More important, Iran has the only major oil and gas reserves in the region that are outside Western multinational control. It presents Chinese state-controlled oil companies with a unique opportunity to build “upstream” capabilities. China has signed on to develop the North Azadegan oil field and to explore for natural gas offshore in the North Pars field under the Persian Gulf.

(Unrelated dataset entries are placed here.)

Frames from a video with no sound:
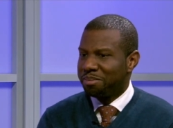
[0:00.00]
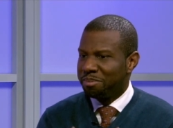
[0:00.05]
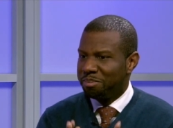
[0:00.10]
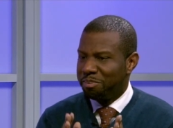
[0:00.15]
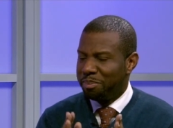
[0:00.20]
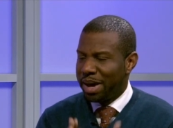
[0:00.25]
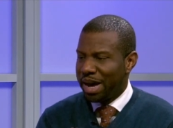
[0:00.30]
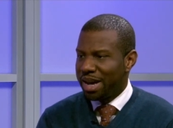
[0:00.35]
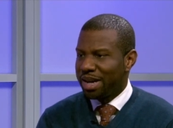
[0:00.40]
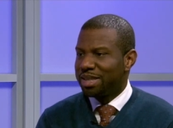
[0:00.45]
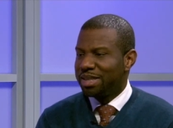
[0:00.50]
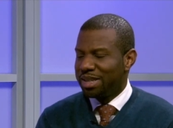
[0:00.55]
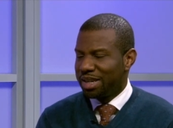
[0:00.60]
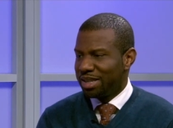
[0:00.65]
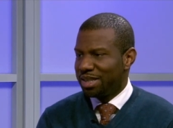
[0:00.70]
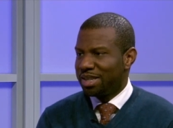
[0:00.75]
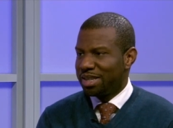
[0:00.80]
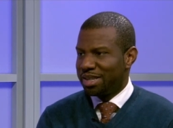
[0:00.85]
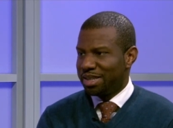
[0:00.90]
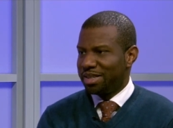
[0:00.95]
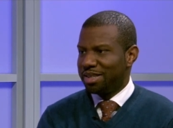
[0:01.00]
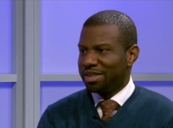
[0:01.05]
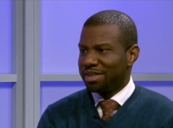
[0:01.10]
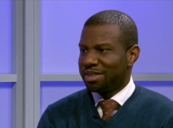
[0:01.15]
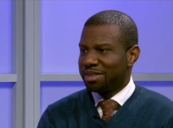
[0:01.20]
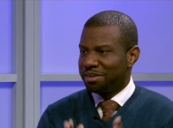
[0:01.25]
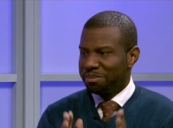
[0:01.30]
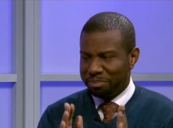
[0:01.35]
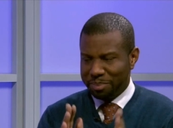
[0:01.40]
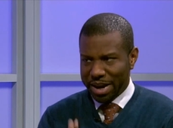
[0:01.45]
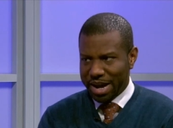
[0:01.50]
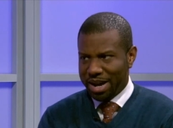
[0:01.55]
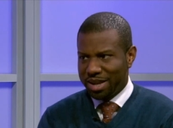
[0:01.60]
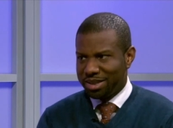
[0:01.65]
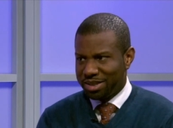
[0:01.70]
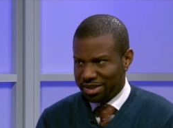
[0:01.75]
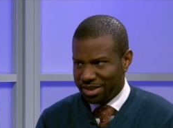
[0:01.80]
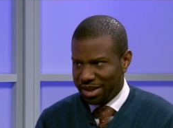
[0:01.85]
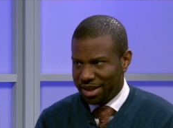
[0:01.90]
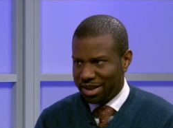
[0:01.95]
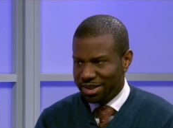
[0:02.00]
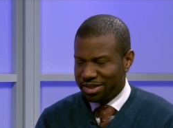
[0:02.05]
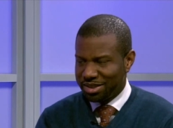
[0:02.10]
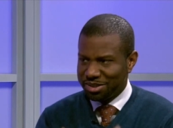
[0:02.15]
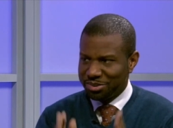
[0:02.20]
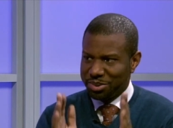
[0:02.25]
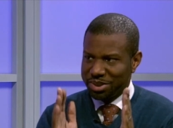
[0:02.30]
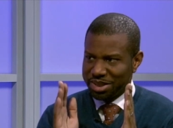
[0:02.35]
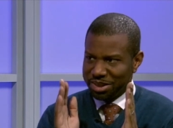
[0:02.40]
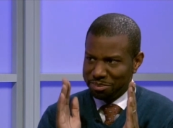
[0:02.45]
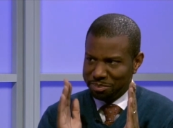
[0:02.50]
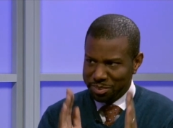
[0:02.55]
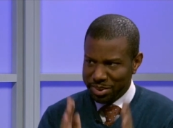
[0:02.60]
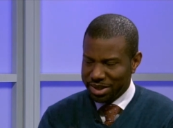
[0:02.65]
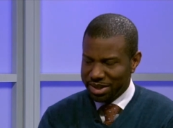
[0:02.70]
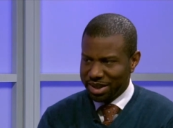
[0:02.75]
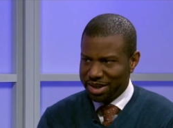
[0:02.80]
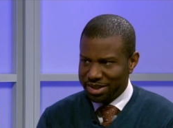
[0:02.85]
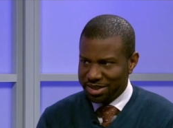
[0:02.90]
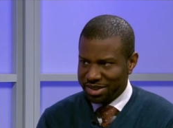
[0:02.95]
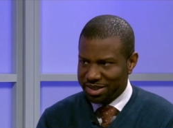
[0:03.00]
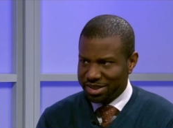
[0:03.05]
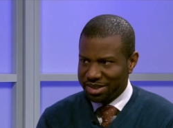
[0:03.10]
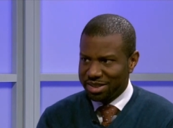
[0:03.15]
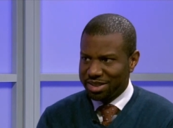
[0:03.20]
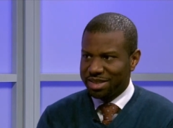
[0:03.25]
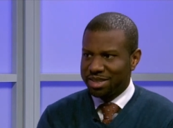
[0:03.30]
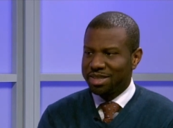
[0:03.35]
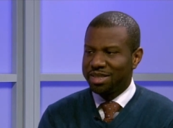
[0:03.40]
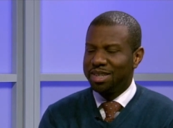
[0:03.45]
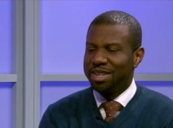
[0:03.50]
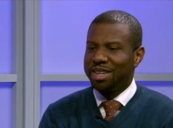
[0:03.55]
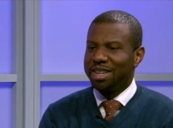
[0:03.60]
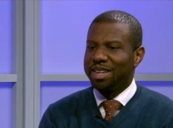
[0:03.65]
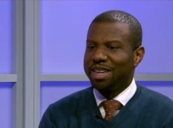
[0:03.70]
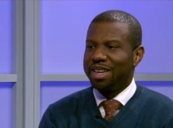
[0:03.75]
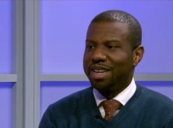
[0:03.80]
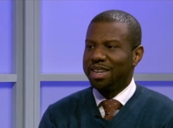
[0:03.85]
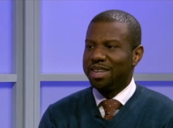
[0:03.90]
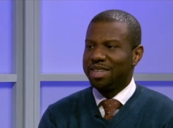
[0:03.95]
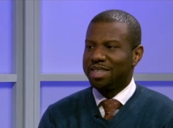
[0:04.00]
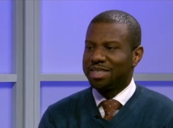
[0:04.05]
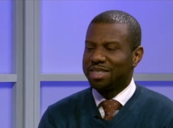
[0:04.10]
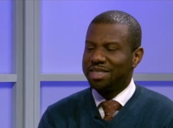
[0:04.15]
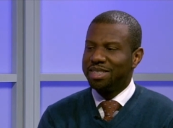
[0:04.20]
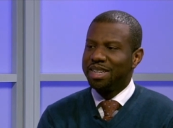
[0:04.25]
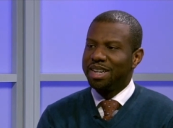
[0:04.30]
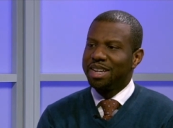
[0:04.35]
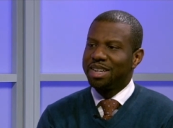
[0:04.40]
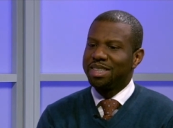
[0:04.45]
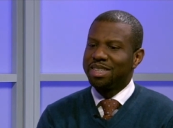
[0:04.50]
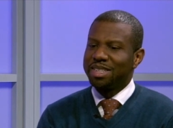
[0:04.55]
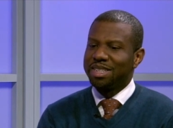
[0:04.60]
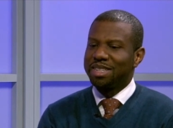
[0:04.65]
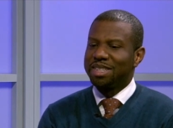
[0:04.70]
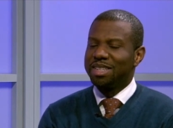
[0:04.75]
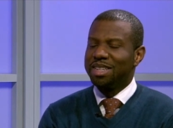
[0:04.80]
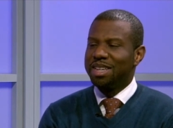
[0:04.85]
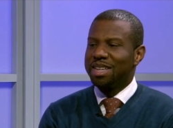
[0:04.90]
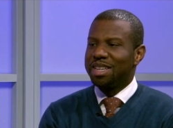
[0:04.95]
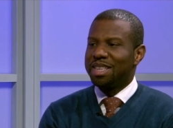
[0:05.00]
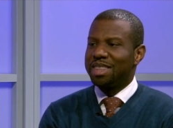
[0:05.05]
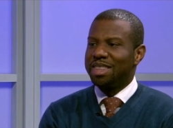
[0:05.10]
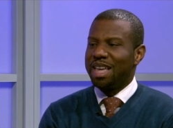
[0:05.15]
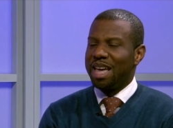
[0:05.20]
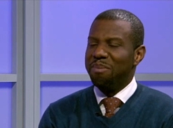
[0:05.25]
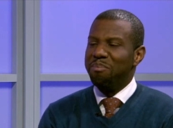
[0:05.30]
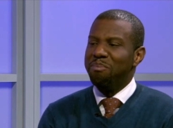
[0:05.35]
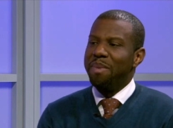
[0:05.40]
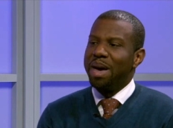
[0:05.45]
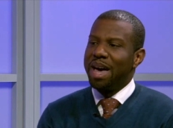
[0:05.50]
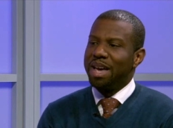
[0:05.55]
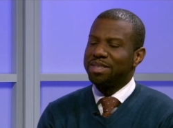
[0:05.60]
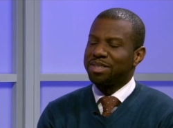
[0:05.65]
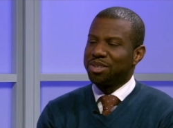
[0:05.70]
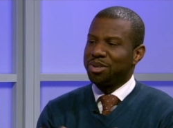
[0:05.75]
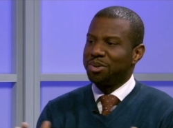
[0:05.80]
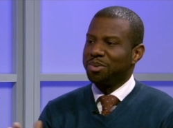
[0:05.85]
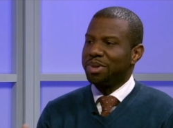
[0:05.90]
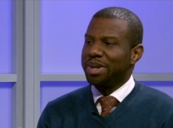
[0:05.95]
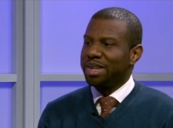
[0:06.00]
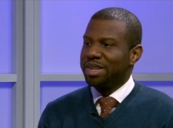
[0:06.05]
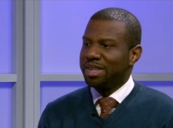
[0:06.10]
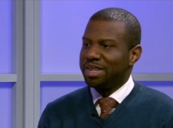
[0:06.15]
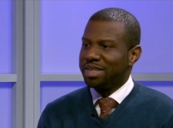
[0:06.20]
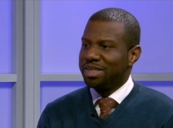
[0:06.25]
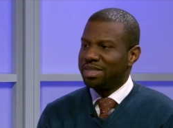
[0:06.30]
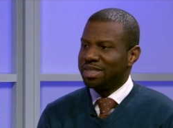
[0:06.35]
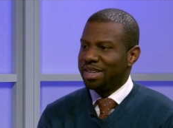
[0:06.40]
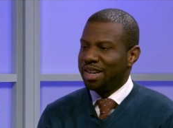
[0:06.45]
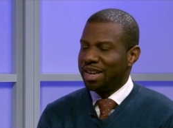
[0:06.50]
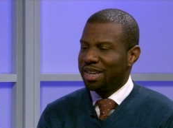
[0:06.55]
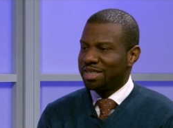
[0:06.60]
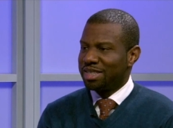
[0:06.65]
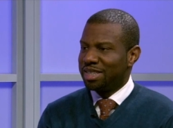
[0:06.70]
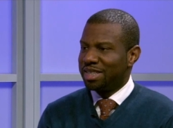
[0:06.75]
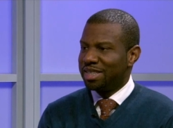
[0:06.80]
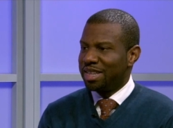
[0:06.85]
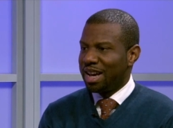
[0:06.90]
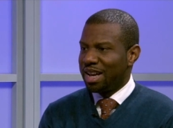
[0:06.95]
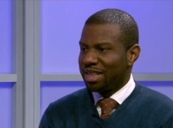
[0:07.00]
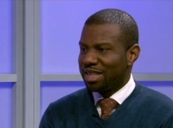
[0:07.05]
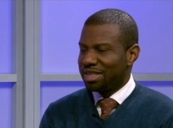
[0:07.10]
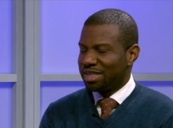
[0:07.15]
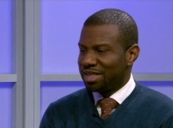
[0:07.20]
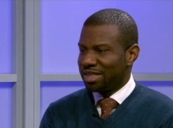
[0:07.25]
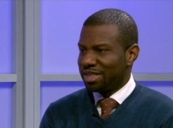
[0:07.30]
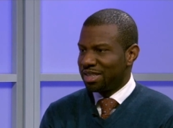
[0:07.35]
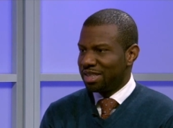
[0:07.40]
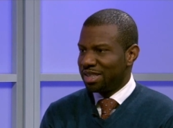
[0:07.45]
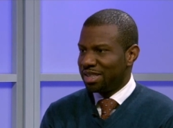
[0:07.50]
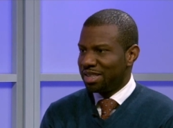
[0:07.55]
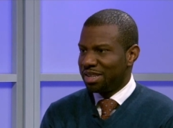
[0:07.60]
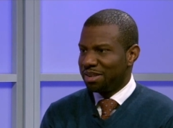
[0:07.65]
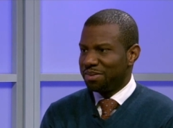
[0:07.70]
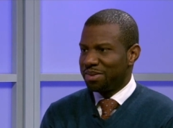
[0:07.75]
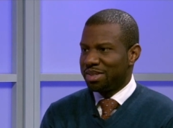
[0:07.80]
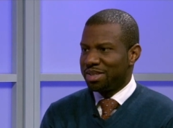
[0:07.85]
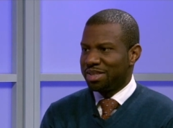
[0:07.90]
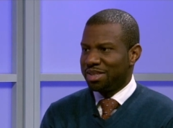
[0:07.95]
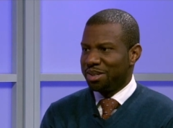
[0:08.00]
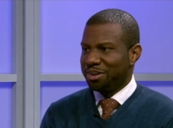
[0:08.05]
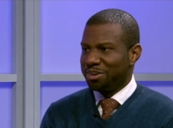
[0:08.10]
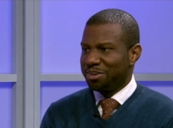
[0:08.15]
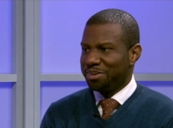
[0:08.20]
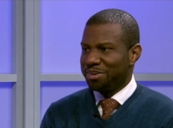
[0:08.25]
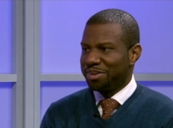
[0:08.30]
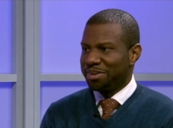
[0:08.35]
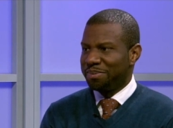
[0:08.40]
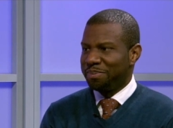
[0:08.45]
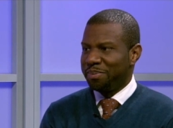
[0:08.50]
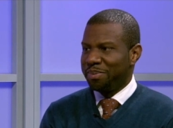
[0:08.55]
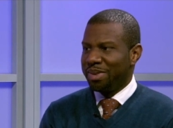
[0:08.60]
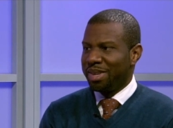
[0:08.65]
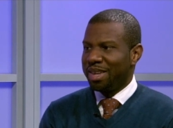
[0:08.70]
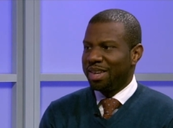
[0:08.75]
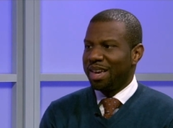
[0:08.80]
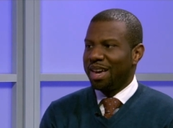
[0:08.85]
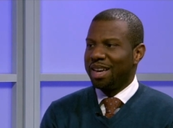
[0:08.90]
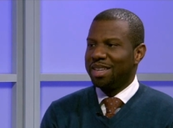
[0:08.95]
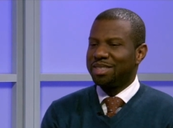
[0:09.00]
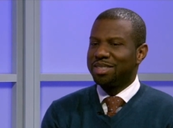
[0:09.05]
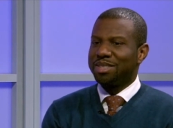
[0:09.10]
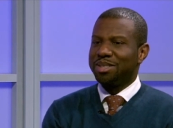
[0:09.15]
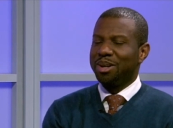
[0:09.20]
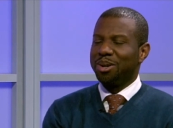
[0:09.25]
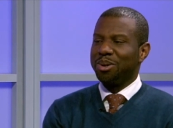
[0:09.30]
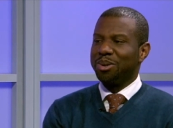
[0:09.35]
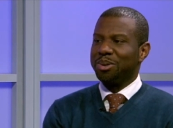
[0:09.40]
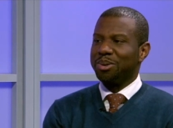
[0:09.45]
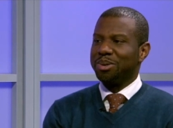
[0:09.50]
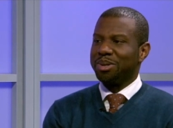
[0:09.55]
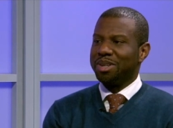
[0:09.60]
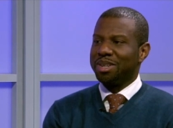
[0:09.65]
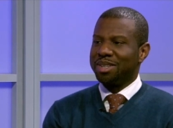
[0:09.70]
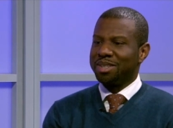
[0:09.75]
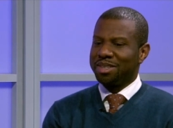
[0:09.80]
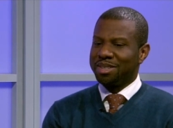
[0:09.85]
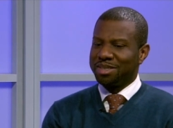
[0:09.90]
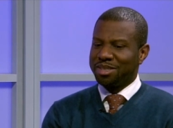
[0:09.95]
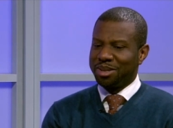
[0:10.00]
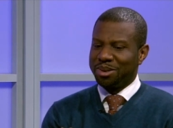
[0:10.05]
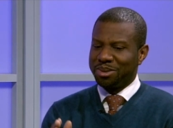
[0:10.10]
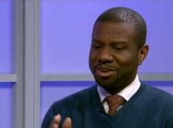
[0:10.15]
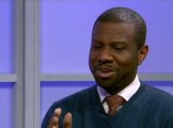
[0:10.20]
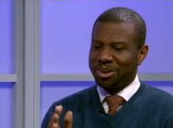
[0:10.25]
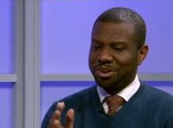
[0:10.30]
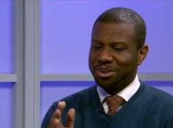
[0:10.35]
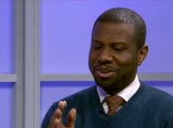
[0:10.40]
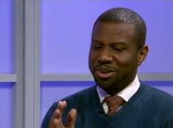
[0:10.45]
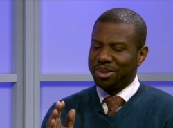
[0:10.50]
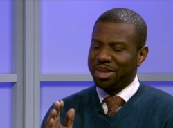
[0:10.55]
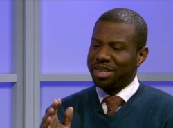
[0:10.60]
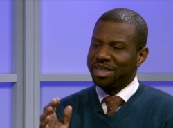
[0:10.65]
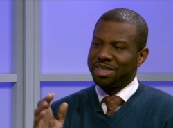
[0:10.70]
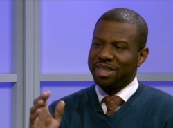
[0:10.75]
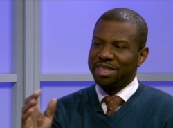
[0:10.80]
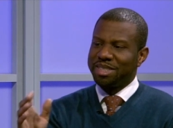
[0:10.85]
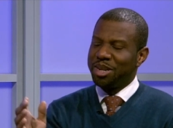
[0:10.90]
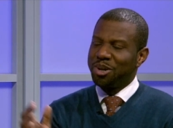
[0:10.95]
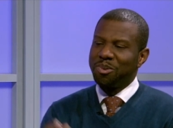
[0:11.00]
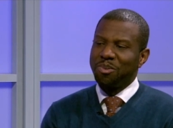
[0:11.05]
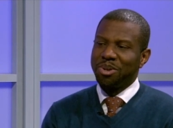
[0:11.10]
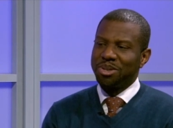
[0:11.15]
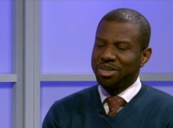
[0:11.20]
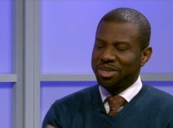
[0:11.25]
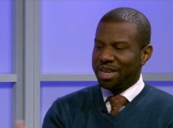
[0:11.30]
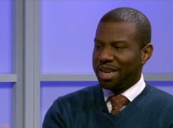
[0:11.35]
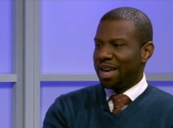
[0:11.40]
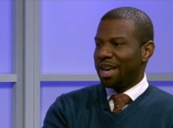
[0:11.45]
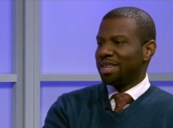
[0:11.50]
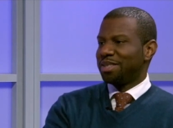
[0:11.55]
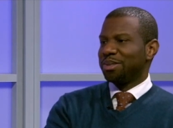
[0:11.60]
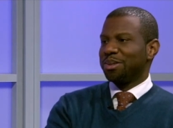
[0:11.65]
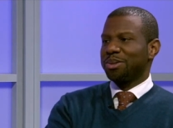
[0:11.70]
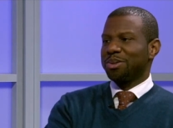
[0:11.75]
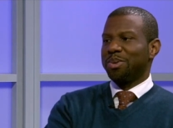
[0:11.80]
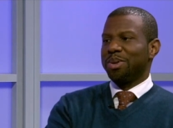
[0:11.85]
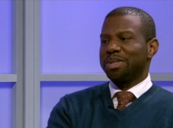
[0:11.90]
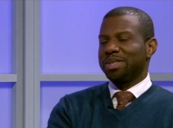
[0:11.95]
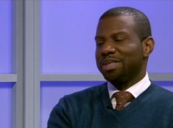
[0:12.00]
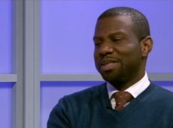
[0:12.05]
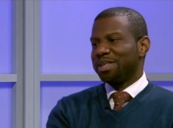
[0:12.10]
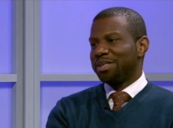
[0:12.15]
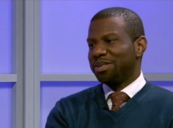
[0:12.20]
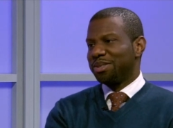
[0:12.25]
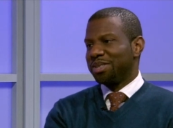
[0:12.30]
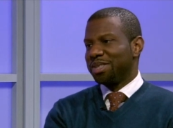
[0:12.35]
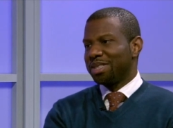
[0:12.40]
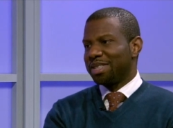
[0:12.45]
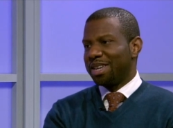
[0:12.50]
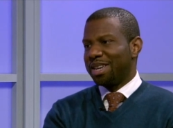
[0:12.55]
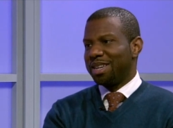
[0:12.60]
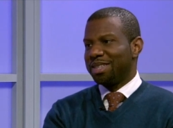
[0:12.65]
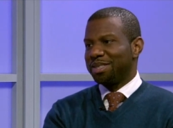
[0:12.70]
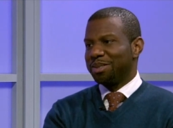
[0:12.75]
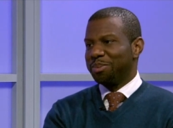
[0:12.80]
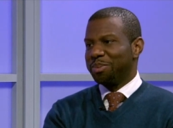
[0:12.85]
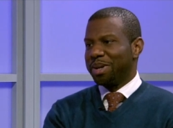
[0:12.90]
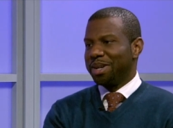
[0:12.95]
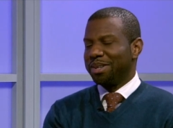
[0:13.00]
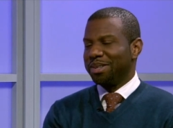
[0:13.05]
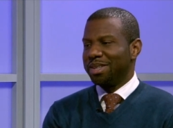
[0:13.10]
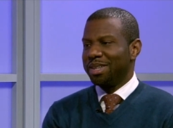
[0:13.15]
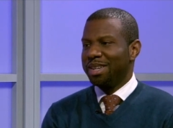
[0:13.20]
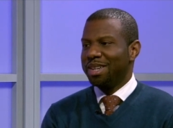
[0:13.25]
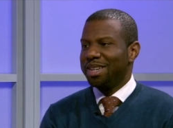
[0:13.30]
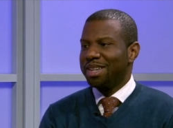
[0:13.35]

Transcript: bad data is, bad stats, what the BS is, is data that masquerades as an analysis in and of mm-hmm. itself. Mm-hmm. Yes. And so, so, so, so they, they don't want you to ask those questions that you just asked about.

Then there are the deepening economic ties that have unfolded apace with tightening Western sanctions. As Western businesses left, Iran turned to China to fill the void. Chinese goods flowed into Iran to replace European, Japanese, and Korean imports. Chinese oil conglomerates stepped in to take over energy and infrastructure contracts abandoned by French and Japanese companies. Iranians did not like the China option, but they had no other recourse. Iran’s bureaucrats doubt that Chinese companies can get the job done—the North Azadegan field is five years behind production schedule, and China’s record exploring oil and gas in the South China Sea has not inspired confidence either. Many Iranians, moreover, find the Chinese hard to work with—the cultural gap is wider than the one that separates Persians from Europeans. Despite their legendary toughness and wiliness as negotiators, Iranian businessmen find that their Chinese partners give less and squeeze more and drive exceptionally hard bargains. But China is willing to do business with Iran when no one else will, and the Iranians have nowhere else to turn.